_Problem description_. Below are the entries; give again exactly the lines from the one mentioning "[0:07.00-0:08.00]" through the one mentioning "Lip reading: gas", inclusive.

Records from a collection:
Segment Open
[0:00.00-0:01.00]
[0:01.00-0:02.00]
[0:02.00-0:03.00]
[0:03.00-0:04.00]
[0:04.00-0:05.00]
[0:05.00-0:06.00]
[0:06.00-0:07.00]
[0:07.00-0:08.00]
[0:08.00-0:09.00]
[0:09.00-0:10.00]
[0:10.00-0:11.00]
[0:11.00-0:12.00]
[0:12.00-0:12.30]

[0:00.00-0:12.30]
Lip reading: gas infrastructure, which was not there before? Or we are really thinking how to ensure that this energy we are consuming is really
Segment Closed
Segment Open
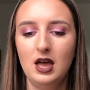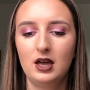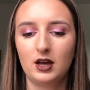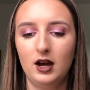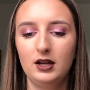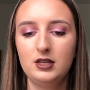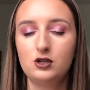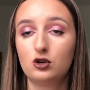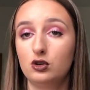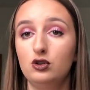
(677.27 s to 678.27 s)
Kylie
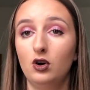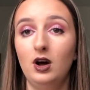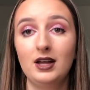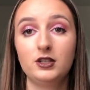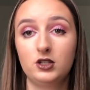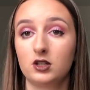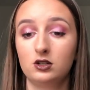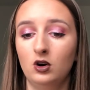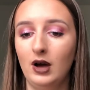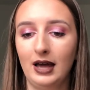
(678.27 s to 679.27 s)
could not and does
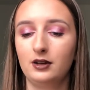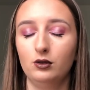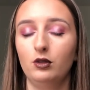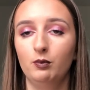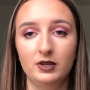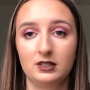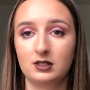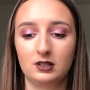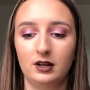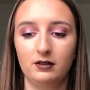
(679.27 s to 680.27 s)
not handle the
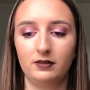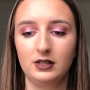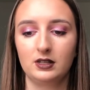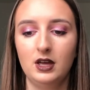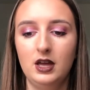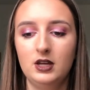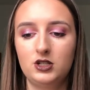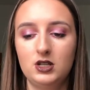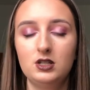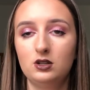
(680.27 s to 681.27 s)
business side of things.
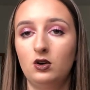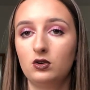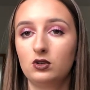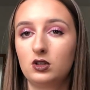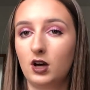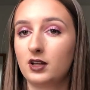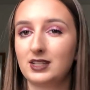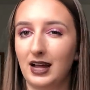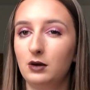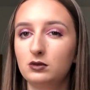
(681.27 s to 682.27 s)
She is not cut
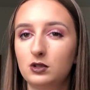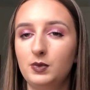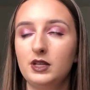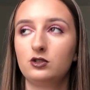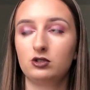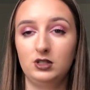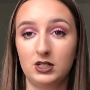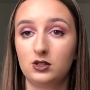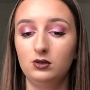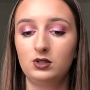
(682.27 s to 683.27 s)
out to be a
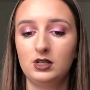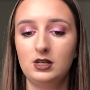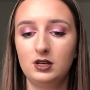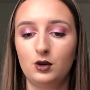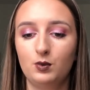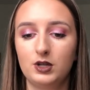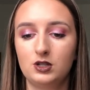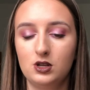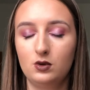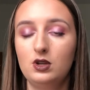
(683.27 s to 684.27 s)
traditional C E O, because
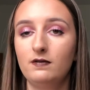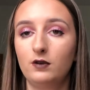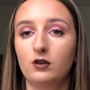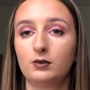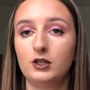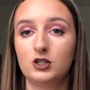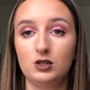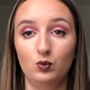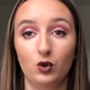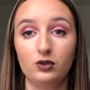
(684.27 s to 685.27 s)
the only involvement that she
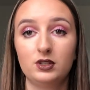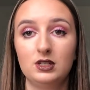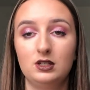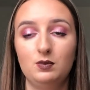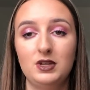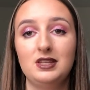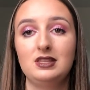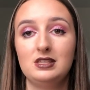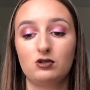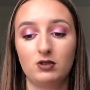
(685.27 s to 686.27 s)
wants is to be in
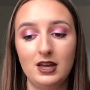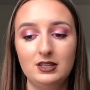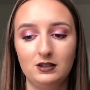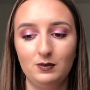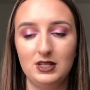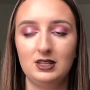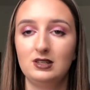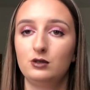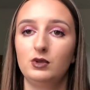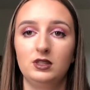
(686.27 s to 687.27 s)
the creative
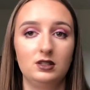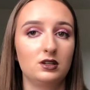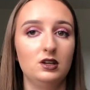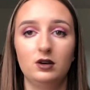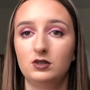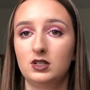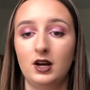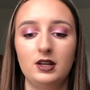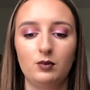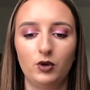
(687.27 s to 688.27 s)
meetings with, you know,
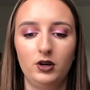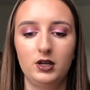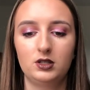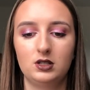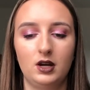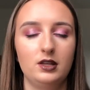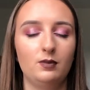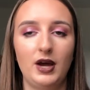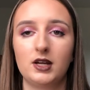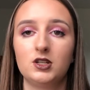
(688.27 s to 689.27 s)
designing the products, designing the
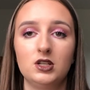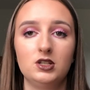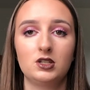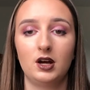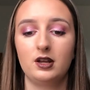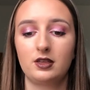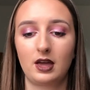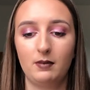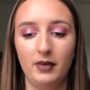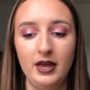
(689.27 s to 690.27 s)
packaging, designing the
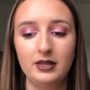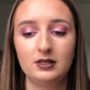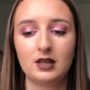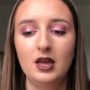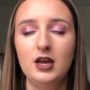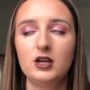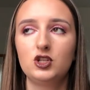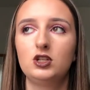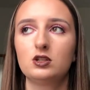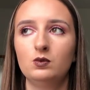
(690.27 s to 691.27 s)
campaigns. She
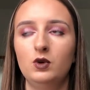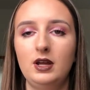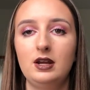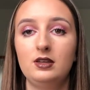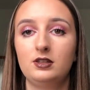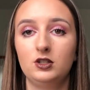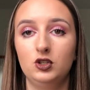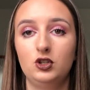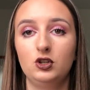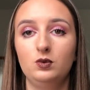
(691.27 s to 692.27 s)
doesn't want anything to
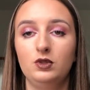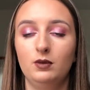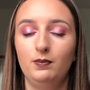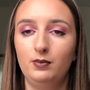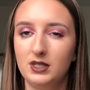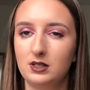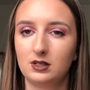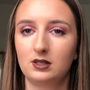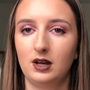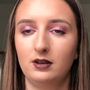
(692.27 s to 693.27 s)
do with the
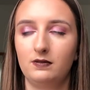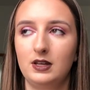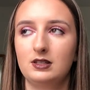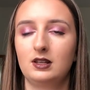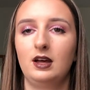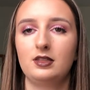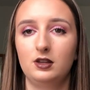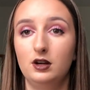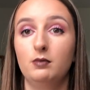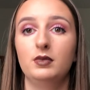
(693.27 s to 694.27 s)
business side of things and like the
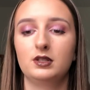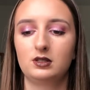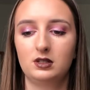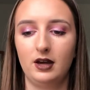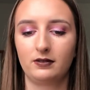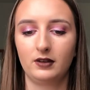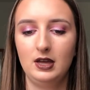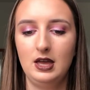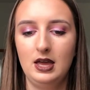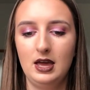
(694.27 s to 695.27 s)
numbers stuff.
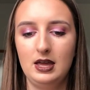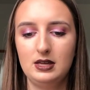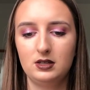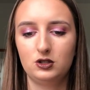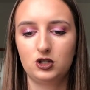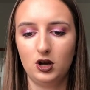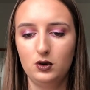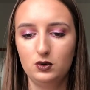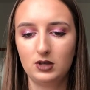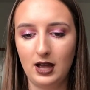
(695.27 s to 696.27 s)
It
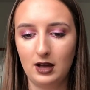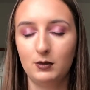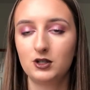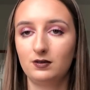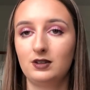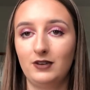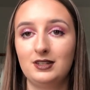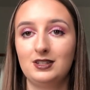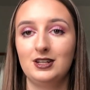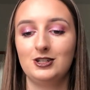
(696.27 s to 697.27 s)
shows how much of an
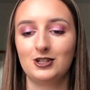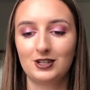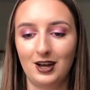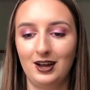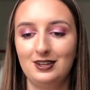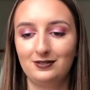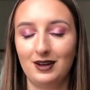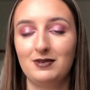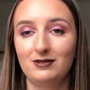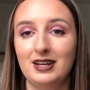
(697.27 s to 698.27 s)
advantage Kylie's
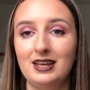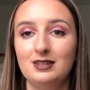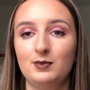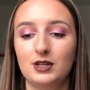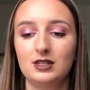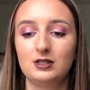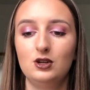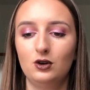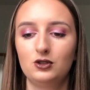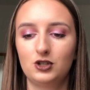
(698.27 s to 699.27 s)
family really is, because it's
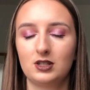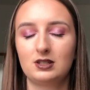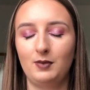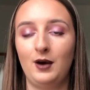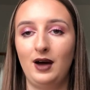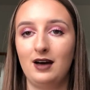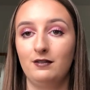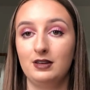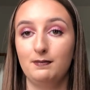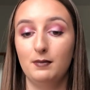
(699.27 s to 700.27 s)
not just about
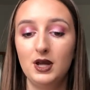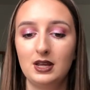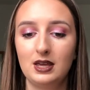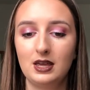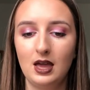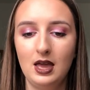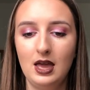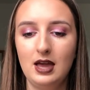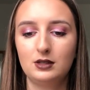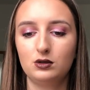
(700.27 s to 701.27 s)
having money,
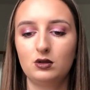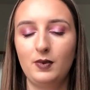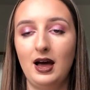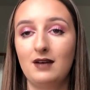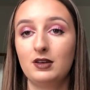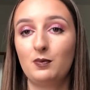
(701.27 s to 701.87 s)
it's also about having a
Segment Closed
Segment Open
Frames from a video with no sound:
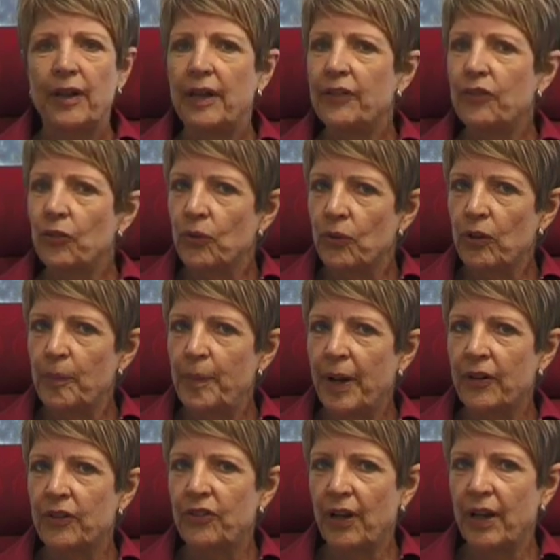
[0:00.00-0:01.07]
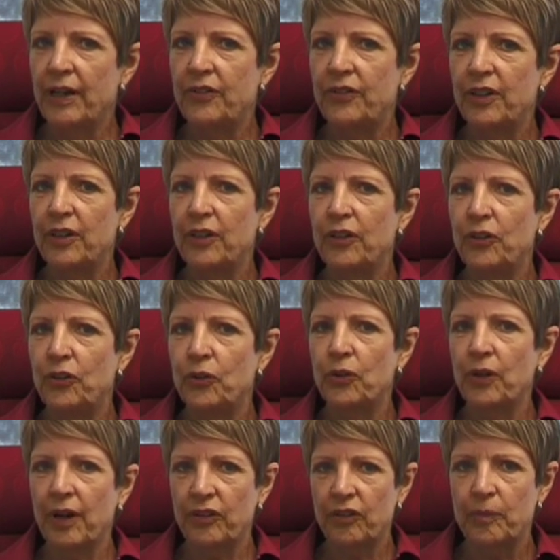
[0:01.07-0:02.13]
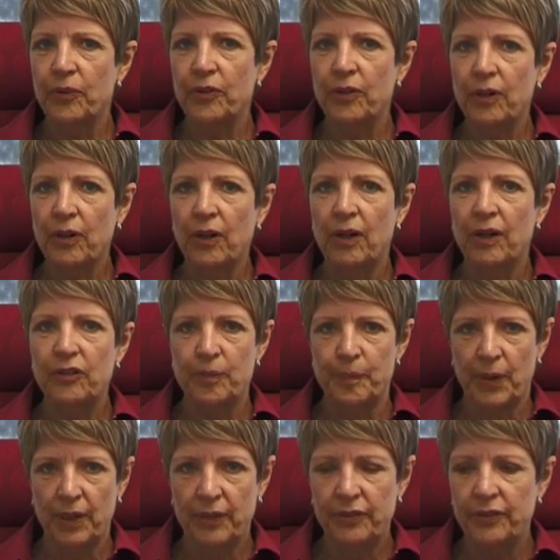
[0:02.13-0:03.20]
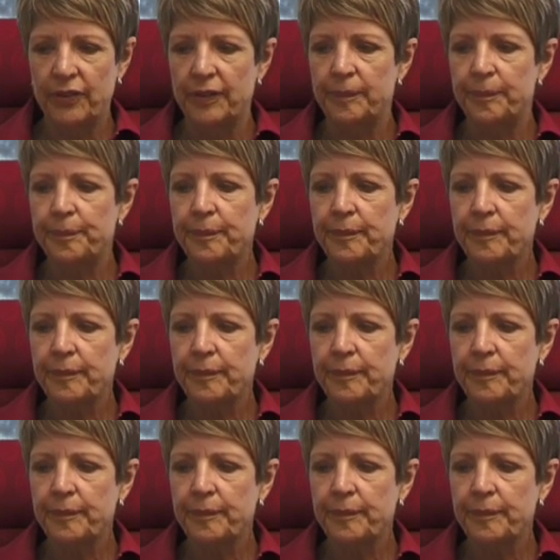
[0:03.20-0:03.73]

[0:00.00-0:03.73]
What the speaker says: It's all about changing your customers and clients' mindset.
Segment Closed
_Response to this exercise_.
[0:07.00-0:08.00]
[0:08.00-0:09.00]
[0:09.00-0:10.00]
[0:10.00-0:11.00]
[0:11.00-0:12.00]
[0:12.00-0:12.30]

[0:00.00-0:12.30]
Lip reading: gas infrastructure, which was not there before? Or we are really thinking how to ensure that this energy we are consuming is really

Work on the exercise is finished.